Paga a pensa deterse uns minutos en A la llana y sin rodeos, o discurso do que o escritor Juan Goytisolo leu o 23 de abril de 2015 no acto de entrega do Premio Cervantes:
En términos generales, los escritores se dividen en dos esferas o
clases: la de quienes conciben su tarea como una carrera y la de quienes la
viven como una adicción. El encasillado en las primeras cuida de su promoción y
visibilidad mediática, aspira a triunfar. El de las segundas, no. El cumplir
consigo mismo le basta y si, como sucede a veces, la adicción le procura
beneficios materiales, pasa de la categoría de adicto a la de camello o
revendedor. Llamaré a los del primer apartado, literatos y a los del segundo,
escritores a secas o más modestamente incurables aprendices de escribidor.

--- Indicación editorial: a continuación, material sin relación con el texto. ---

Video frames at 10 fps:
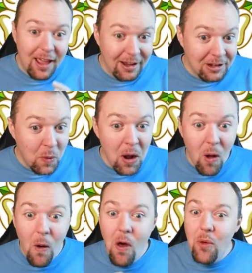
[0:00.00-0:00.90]
going
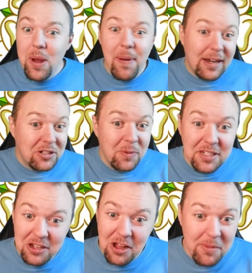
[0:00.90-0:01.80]
all the way back to when
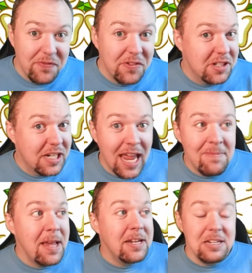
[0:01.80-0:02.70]
Starmer first came
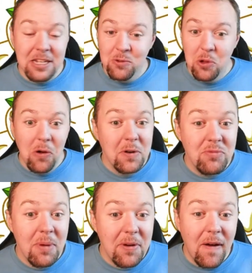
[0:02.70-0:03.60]
in, you will always
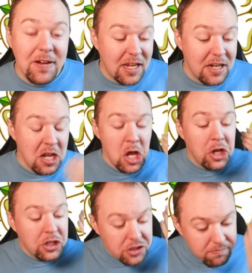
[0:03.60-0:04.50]
remember I said,
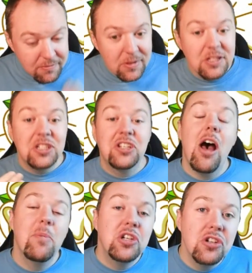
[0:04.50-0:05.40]

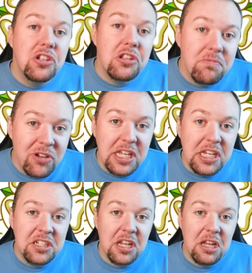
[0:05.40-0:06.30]
Starmer should
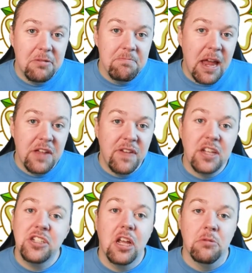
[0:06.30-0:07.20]
release a
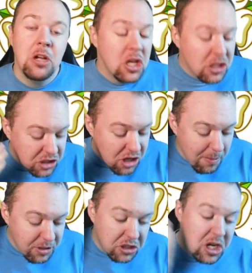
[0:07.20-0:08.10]
manifesto. Starmer
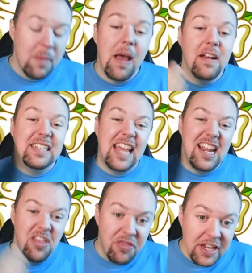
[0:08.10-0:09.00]
should come out and say,
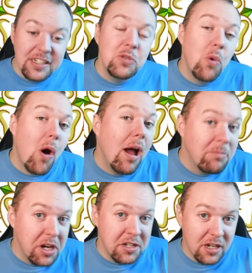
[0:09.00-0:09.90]
this is what I'm
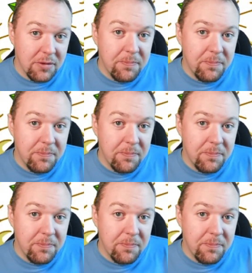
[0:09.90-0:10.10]
going to do.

A comienzos de mi larga trayectoria, primero de literato, luego de
aprendiz de escribidor, incurrí en la vanagloria de la búsqueda del éxito
-atraer la luz de los focos, “ser noticia”, como dicen obscenamente los
parásitos de la literatura- sin parar mientes en que, como vio muy bien Manuel
Azaña, una cosa es la actualidad efímera y otra muy distinta la modernidad
atemporal de las obras destinadas a perdurar pese al ostracismo que a menudo sufrieron
cuando fueron escritas. La vejez de lo nuevo se reitera a lo largo del tiempo
con su ilusión de frescura marchita. El dulce señuelo de la fama sería patético
si no fuera simplemente absurdo. Ajena a toda manipulación y teatro de títeres,
la verdadera obra de arte no tiene prisas: puede dormir durante décadas como La
regenta o durante siglos como La lozana andaluza. Quienes adensaron el silencio
en torno a nuestro primer escritor y lo condenaron al anonimato en el que vivía
hasta la publicación del Quijote no podían imaginar siquiera que la fuerza
genésica de su novela les sobreviviría y alcanzaría una dimensión sin fronteras
ni épocas.
“Llevo en mí la conciencia de la derrota como un pendón de
victoria”, escribe Fernando Pessoa, y coincido enteramente con él. Ser objeto
de halagos por la institución literaria me lleva a dudar de mí mismo, ser
persona non grata a ojos de ella me reconforta en mi conducta y labor. Desde la
altura de la edad, siento la aceptación del reconocimiento como un golpe de
espada en el agua, como una inútil celebración.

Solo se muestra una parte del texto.